Quibus verbis liquide ostenditur non tres tantum viros sed turbam viatorum venisse ad dominum, quamvis iuxta quosdam eiusdem turbae praecipui magistri certis nominibus Melchus, Caspar, Phadizarda nuncupentur.

From these words it is clear that not merely three men but a crowd of pilgrims came to the Lord, even if according to some the foremost leaders of this crowd were named with the definite names Melchus, Caspar, and Phadizarda.

The Historical Investigation of the Gospel According to Luke.

Century IX.

From the Historical Investigation of the Gospel According to Luke, folio 56 recto, on Luke 10.13:

Bezaida, in qua sanavit paraliticum cata Iohannem. in his civitatibus multae virtutes facte sunt, quae evangelium secundum Hebraos quinquaginta ter virtutes in his factas enumerat.

Bethsaida, in which he healed the paralytic according to John.

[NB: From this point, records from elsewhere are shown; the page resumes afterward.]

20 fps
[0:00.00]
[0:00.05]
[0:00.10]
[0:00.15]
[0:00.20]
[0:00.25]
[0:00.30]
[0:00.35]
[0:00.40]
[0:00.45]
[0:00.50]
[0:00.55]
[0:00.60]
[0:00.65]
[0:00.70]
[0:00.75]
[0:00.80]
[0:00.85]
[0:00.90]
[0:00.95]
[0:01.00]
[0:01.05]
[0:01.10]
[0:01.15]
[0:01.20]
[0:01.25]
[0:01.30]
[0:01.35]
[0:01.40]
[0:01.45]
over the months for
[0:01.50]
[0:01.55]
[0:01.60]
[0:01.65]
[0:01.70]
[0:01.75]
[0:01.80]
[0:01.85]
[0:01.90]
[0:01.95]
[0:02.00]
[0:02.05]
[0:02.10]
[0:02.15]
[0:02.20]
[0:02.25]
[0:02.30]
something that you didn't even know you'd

In these cities many miracles were done, which the gospel according to the Hebrews ennumerates as fifty-three three miracles done in them.


Century IX.

From the stichometry of the Chronology of Nicephorus (de Santos 39; Lagrange 20):

Ευαγγελιον κατα Εβραιους, στιχοι ͵βςʹ.

The gospel according to the Hebrews, 2200 lines.

Codex Vaticanus Reginae Latinus 49.

From the royal codex Vaticanus Latinus 49, century IX:

Item isti VIII dies pascae in quo resur{rexit} Christus filius dei significant VIII dies post remi{ssionem} pascae in quo iudicabitur totum semen Adae, ut nuntiatur in evangelio Ebreorum, et ideo putant sapientes diem iudicii in tempore pascae, eo quod in illo die resur{rexit} Christus ut in illo iterum resurgant sancti.

Likewise these eight days of Passover in which Christ the son of God resurrected signify eight days after the remission of Passover in which the entire seed of Adam will be judged, as is announced in the gospel of the Hebrews, and therefore wise men suppose that the day of judgment is at the time of the Passover, since on that day Christ resurrected so that on that same day the saints might rise up again.